Saturday, February 12, 2011
Arrival in Iran
1) The Lufthansa stewardess i talk to has never been to Iran before, either. The flight crew will stay one night in a hotel. They have the floor to themselves, so the women don't have to wear headscarves.
2) The airport is modern - soaring glass and steel.
3) The line up for passport control is long, but I am processed easily and quickly.
4) The man who meets me is pleasant, moustached and older. He smokes as soon as he gets outside. He offers me one first.
5) Outside, the air is polluted. Smog is visible in the electric gleam of the modern airport (Imam Khomeini International).
6) My greeter is mostly on his cell phone. We exchange a few words, and he puts me in a taxi. He must wait for more international guests - from Estonia, i think.
7) I try out my Farsi on the cab driver. I tell him i speak no Farsi. He smiles. He speaks no English.
8) I think about the places i've been where i have had no frame of reference. The only one that comes close is Uganda, when i first arrived there. Here, the feeling of alertness is similar, as is the lack of any codebook to read what I see, but the terrain and the smells are utterly different. Africa was verdant, humid, fresh smelling. Iran, at least at night, seems desolate. A modern highway through a flat, dry land. Lights flickering by, haloed by smog.
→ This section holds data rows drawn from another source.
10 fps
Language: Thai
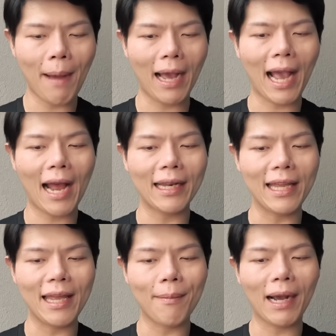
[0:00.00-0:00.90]
มางาน
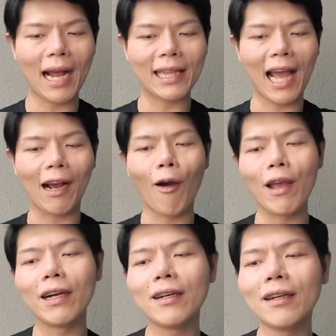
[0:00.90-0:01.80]
นี้มางานแท็กออ
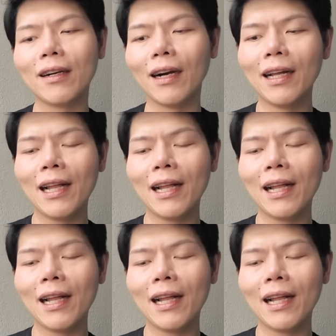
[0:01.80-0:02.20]
ยเออร์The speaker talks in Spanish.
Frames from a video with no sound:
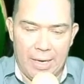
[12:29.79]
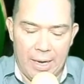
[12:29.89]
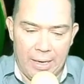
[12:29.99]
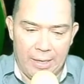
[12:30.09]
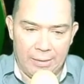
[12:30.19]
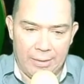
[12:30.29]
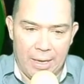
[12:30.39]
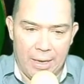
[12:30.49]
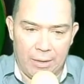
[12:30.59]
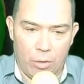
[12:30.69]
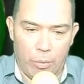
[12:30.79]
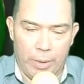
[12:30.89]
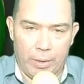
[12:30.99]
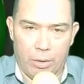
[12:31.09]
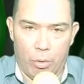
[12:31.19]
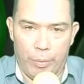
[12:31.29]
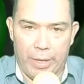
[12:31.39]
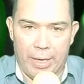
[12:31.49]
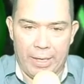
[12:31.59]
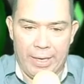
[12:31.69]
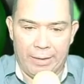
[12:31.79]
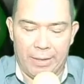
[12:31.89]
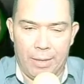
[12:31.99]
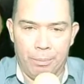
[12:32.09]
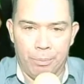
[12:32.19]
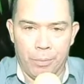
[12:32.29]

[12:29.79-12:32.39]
ya esta tormenta tropical esta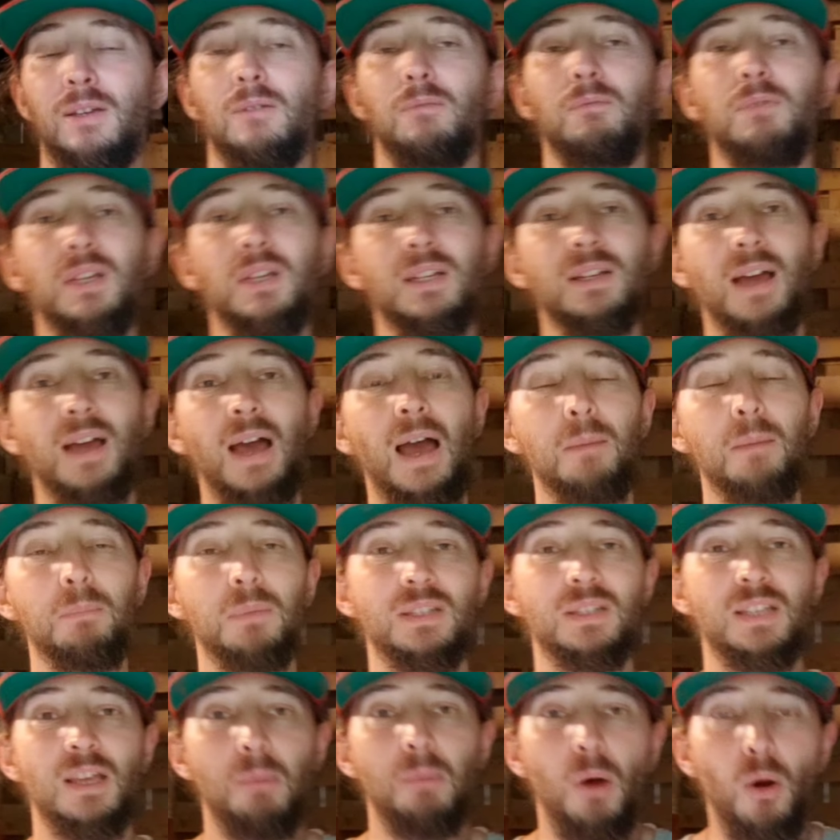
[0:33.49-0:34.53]
Wir haben
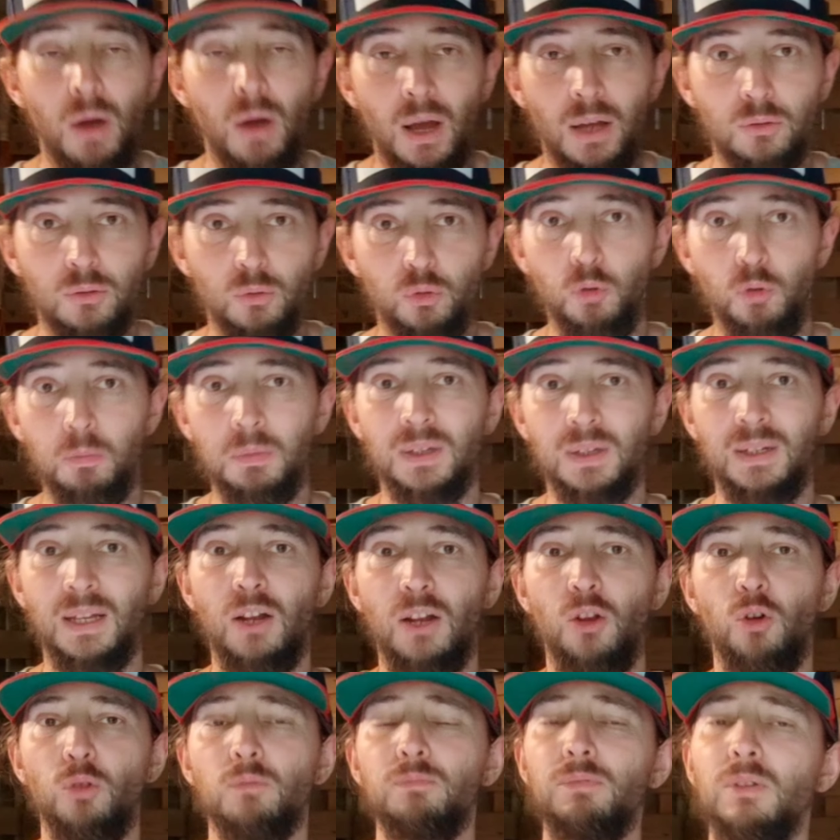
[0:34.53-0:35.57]
ja selber auch einen
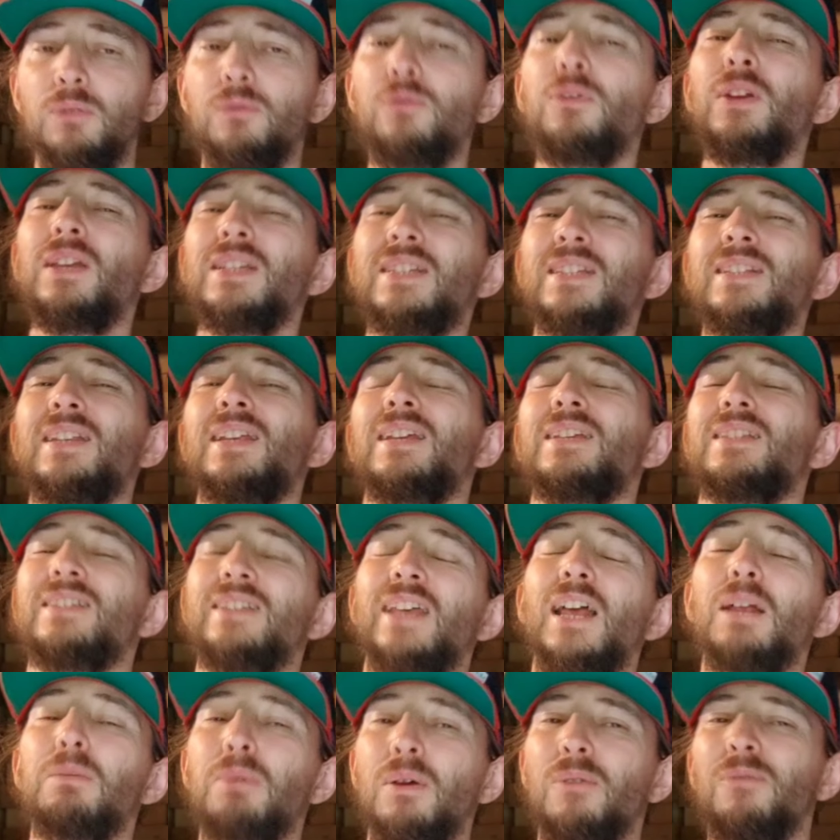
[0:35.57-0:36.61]
YouTube-Kanal und wir wissen es
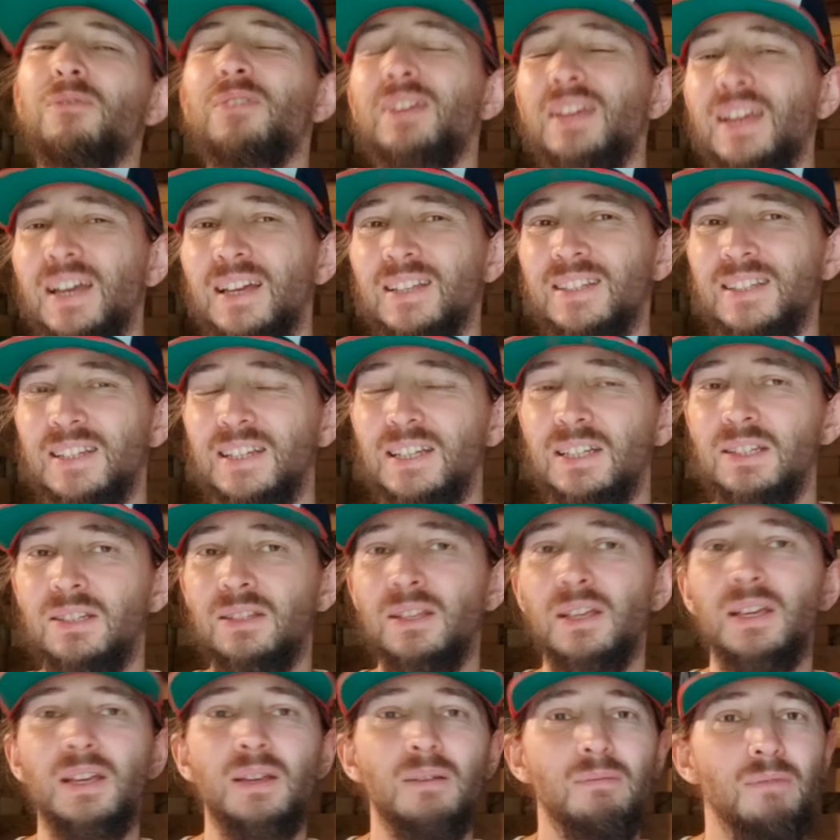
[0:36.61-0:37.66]
selber, wie es
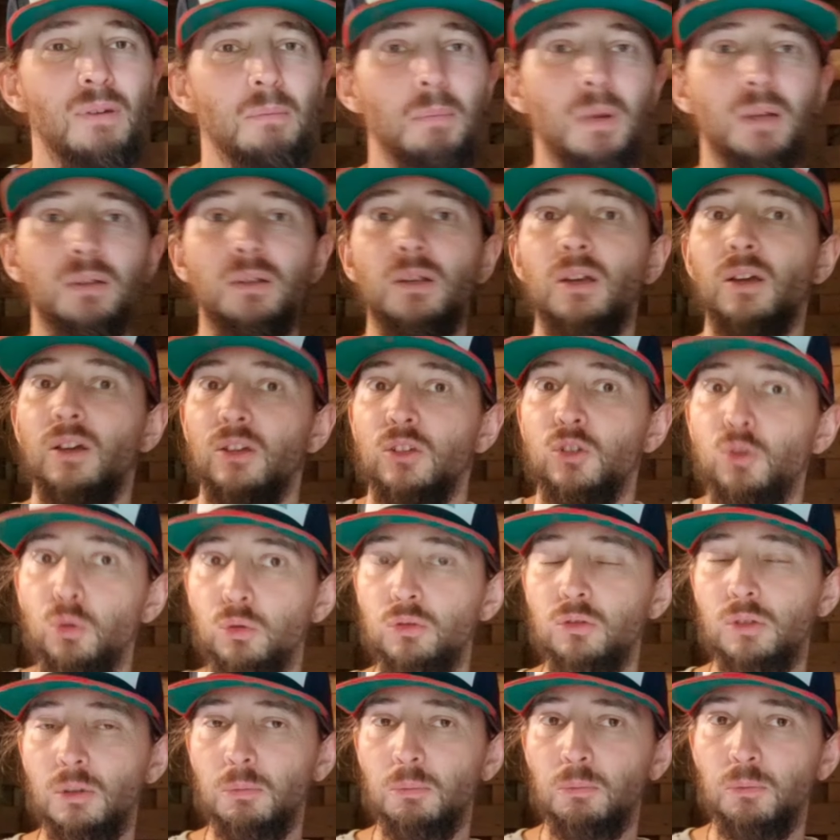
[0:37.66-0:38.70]
ist, wenn man
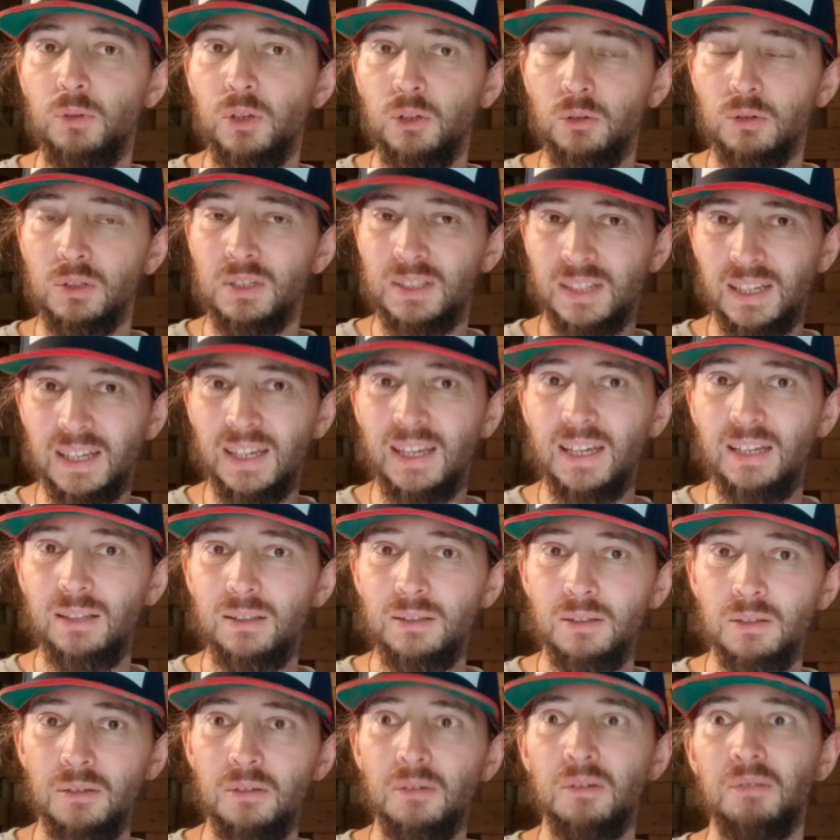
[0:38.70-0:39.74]
YouTube-Videos
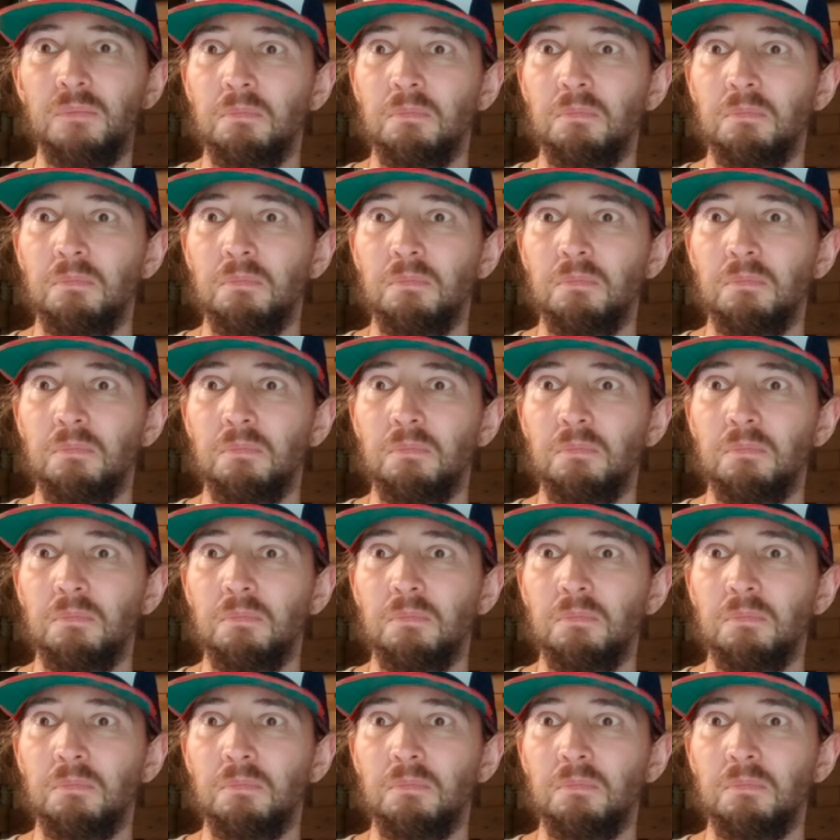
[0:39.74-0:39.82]
dreht,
9) And an electric palm tree made of orange light.
10) And two men dressed in dark clothes on the highway on a motorcycle with no back light.
11) And billboards floating by - advertising in arabic script, lit with extremely bright lights.
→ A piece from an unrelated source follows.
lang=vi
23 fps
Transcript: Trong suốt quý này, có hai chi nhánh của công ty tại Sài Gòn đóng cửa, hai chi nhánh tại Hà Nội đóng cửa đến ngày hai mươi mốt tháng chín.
12) And, gradually appearing as we approach the city, buildings - buildings that are boxy and stained in pollution. At least on the outskirts. As if the whole city was built in 1965, and never washed.
13) An enormous, seemingly deserted prison (?). An old police helicopter anchored to a small building - the entrance to a museum? Russian and Japanese and French built cars.
14) The streets are deserted - it is almost 3am, the day after the national holiday commemorating the Islamic revolution. But I do see two men - first one, and five minutes later another - in fluorescent city-worker suits sweeping the sidewalks with huge handmade (i think) brooms. They look like witches' brooms, and dwarf the men using them. The city is stained, but the sidewalks are free of litter.
15) Ferdossi Grand Hotel. An oasis of light and cleanliness, in the pollution-stained street. I check in. The internet is down. I will need to wait to post this. My room has a king-sized bed, but also looks like it was decorated in 1965. Everything is clean, somewhat dilapidated and orange, brown, red and gold. I try to sleep. Tomorrow evening, I will begin seeing shows. What happens to me before that, I have no idea. I assume someone from the festival has a plan for me. But no one tells me anything. All will be well, Inshallah.